▸ TASK PROMPT
In this exercise, return only the lines that run from the line with "[00:48:06.58 to 00:48:07.08]" to the end of the entries below, both included. Pictures are not copied.

▸ ENTRIES PROVIDED
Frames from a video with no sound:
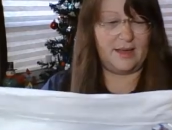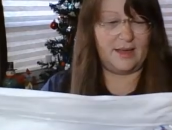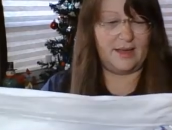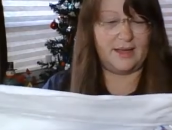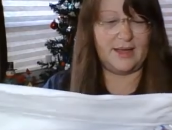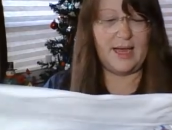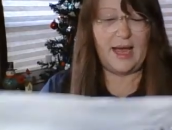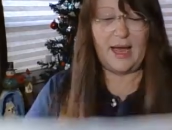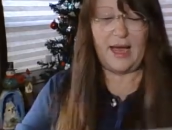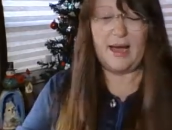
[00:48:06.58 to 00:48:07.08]

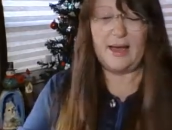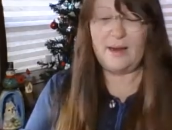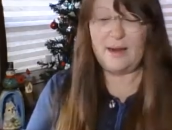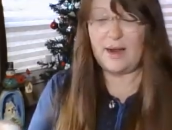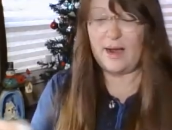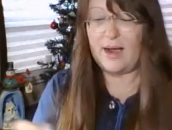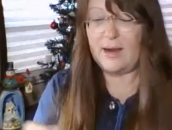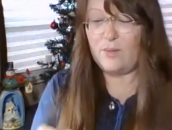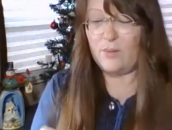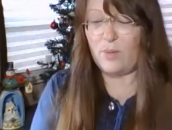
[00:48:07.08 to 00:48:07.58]
yeah,
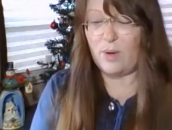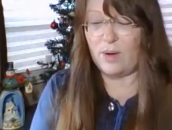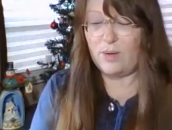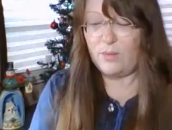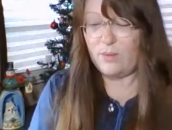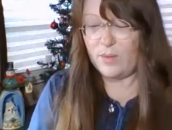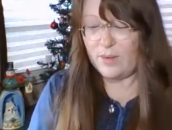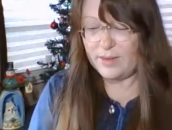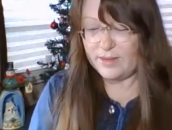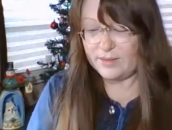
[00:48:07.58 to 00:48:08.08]
I
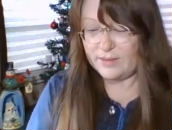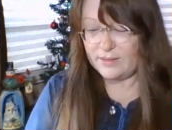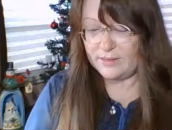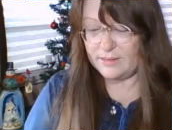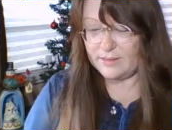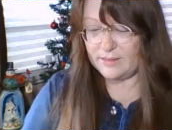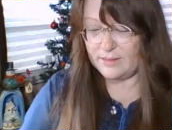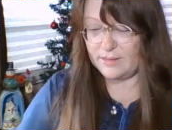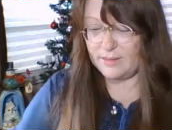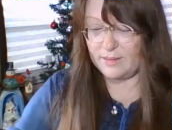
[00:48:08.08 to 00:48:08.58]
want one,
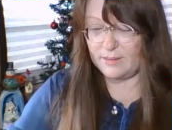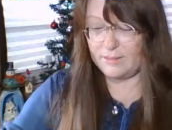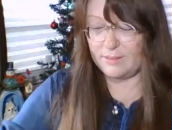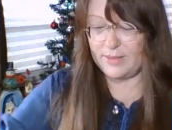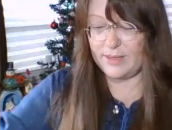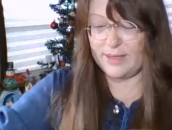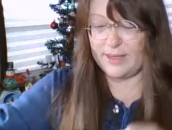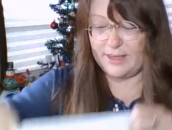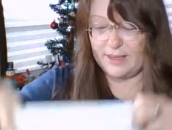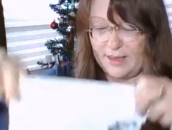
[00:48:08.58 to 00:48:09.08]

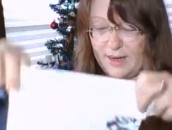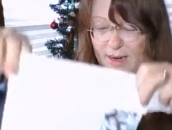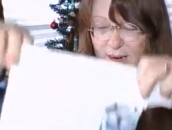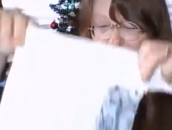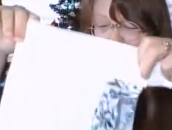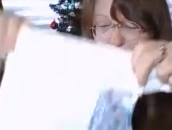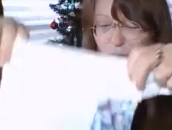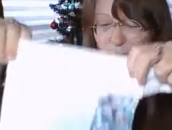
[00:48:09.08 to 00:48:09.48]
but I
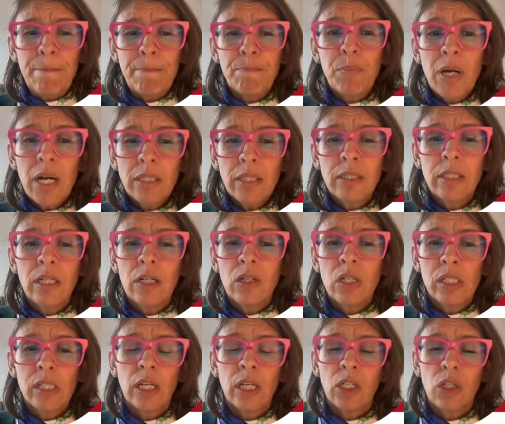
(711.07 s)
But there
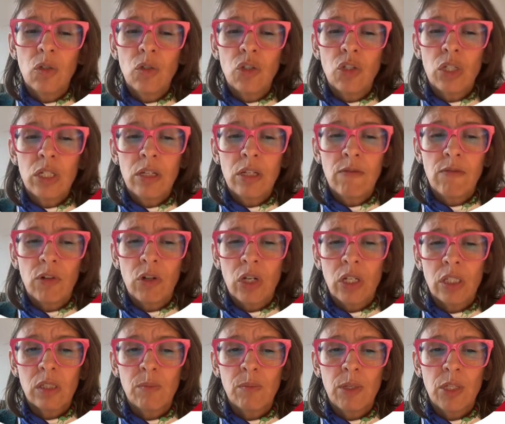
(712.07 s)
is a huge
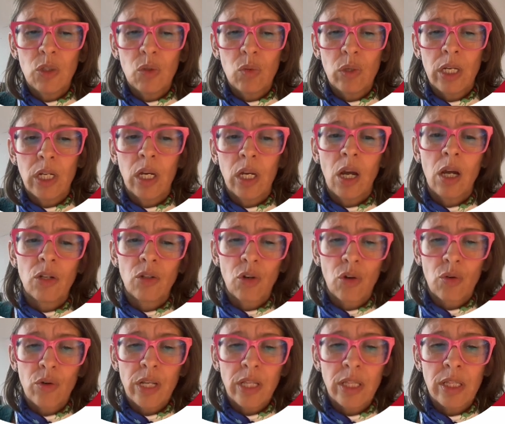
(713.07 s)
difference between
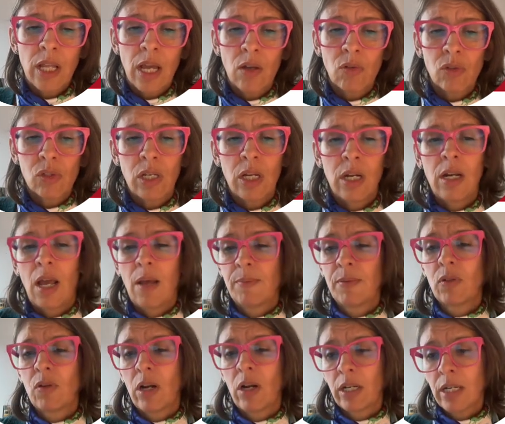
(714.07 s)
concrete nouns and
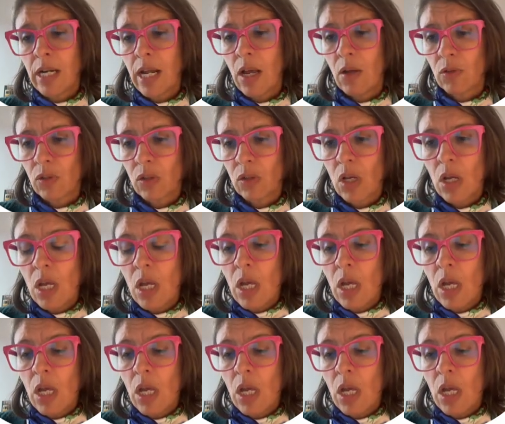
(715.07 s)
abstract nouns.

▸ THE COMPLETED TASK
[00:48:06.58 to 00:48:07.08]

[00:48:07.08 to 00:48:07.58]
yeah,
[00:48:07.58 to 00:48:08.08]
I
[00:48:08.08 to 00:48:08.58]
want one,
[00:48:08.58 to 00:48:09.08]

[00:48:09.08 to 00:48:09.48]
but I
(711.07 s)
But there
(712.07 s)
is a huge
(713.07 s)
difference between
(714.07 s)
concrete nouns and
(715.07 s)
abstract nouns.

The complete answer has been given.